The area south of Gladstone down to the canal was annexed by Ottawa in 1889 and Old Ottawa South was annexed in 1907. By that time, Old Ottawa South had a number of separate and distinct neighbourhoods. Rideauville, between the Canal Road (Echo Drive / Colonel By Drive) and Woodbine Place, had a growing number of elegant houses for civil servants, businessmen, builders, some tradesmen and retirees. Brewer’s Park was a swamp and the land closer to Bank Street was not much better.[8] Wyoming Park had clusters of houses at Seneca and Sunnyside, Seneca and Hopewell, and Seneca and Glen. There were a few more houses on Hopewell and Grove Avenue was not yet built on. There were also houses on Cameron, Belmont and Sunnyside closer to Bank. There were businesses, gardens and homes on Bank Street and Riverdale had only gardeners and a blacksmith. Between Bank Street and Riverdale a development known as Oakland Heights was just starting.
Wyoming Park was a very stable community at that time.
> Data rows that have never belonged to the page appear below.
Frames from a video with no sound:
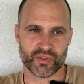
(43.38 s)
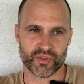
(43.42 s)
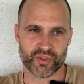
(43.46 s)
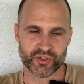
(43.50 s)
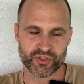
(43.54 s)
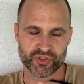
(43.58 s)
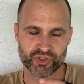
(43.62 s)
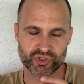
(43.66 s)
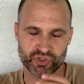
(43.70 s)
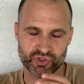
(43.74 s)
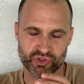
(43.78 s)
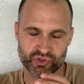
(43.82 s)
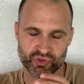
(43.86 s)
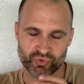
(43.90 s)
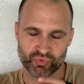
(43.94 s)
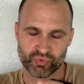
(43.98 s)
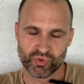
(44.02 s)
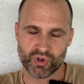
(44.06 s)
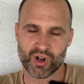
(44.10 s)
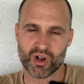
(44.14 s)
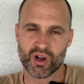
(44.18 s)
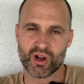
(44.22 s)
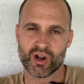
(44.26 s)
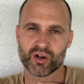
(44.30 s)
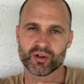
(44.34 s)

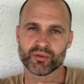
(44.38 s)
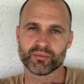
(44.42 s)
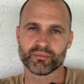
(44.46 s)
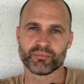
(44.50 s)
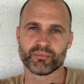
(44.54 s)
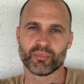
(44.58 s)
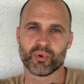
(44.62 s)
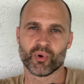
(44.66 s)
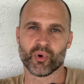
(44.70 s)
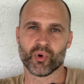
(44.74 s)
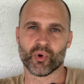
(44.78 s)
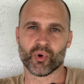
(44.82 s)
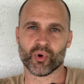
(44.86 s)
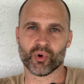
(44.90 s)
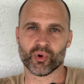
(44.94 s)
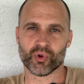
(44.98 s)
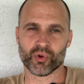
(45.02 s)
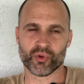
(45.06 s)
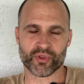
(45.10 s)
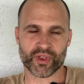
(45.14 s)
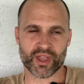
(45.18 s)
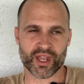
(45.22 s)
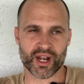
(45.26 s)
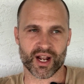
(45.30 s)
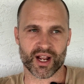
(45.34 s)
strong pull
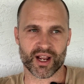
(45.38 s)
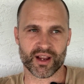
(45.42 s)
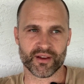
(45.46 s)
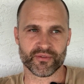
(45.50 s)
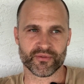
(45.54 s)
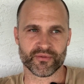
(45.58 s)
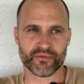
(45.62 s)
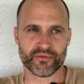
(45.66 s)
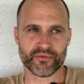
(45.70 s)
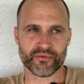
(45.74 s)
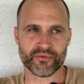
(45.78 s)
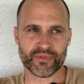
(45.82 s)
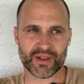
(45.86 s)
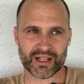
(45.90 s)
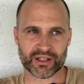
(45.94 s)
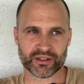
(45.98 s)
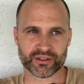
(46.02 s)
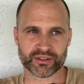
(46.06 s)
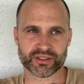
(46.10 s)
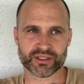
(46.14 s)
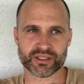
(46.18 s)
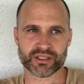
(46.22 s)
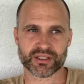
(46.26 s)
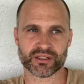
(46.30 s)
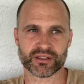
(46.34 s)
that I
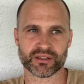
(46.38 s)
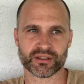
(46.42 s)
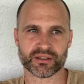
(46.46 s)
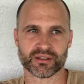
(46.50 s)
felt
Mostly tradesmen, the residents owned their own homes and the century-old houses that remain today are a testament to their pride and skills.
[1] Elliott, Bruce S. The City Beyond. Corporation of the City of Nepean 1991, p. 177, 178.
[2] Anonymous. The Gloucester Historical Society website. www.gloucesterhistory.com/history.html
[3] Ibid.
[4] Ibid.
[5]Elliott, Bruce S. The City Beyond. Corporation of the City of Nepean 1991, p. 122.
[6]Anonymous. The Gloucester Historical Society website. www.gloucesterhistory.com/history.html
[7]Ottawa South History Project website. www.oldottawasouth.ca/historyproject
[8]Elliott, Bruce S. The City Beyond. Corporation of the City of Nepean 1991, p. 178.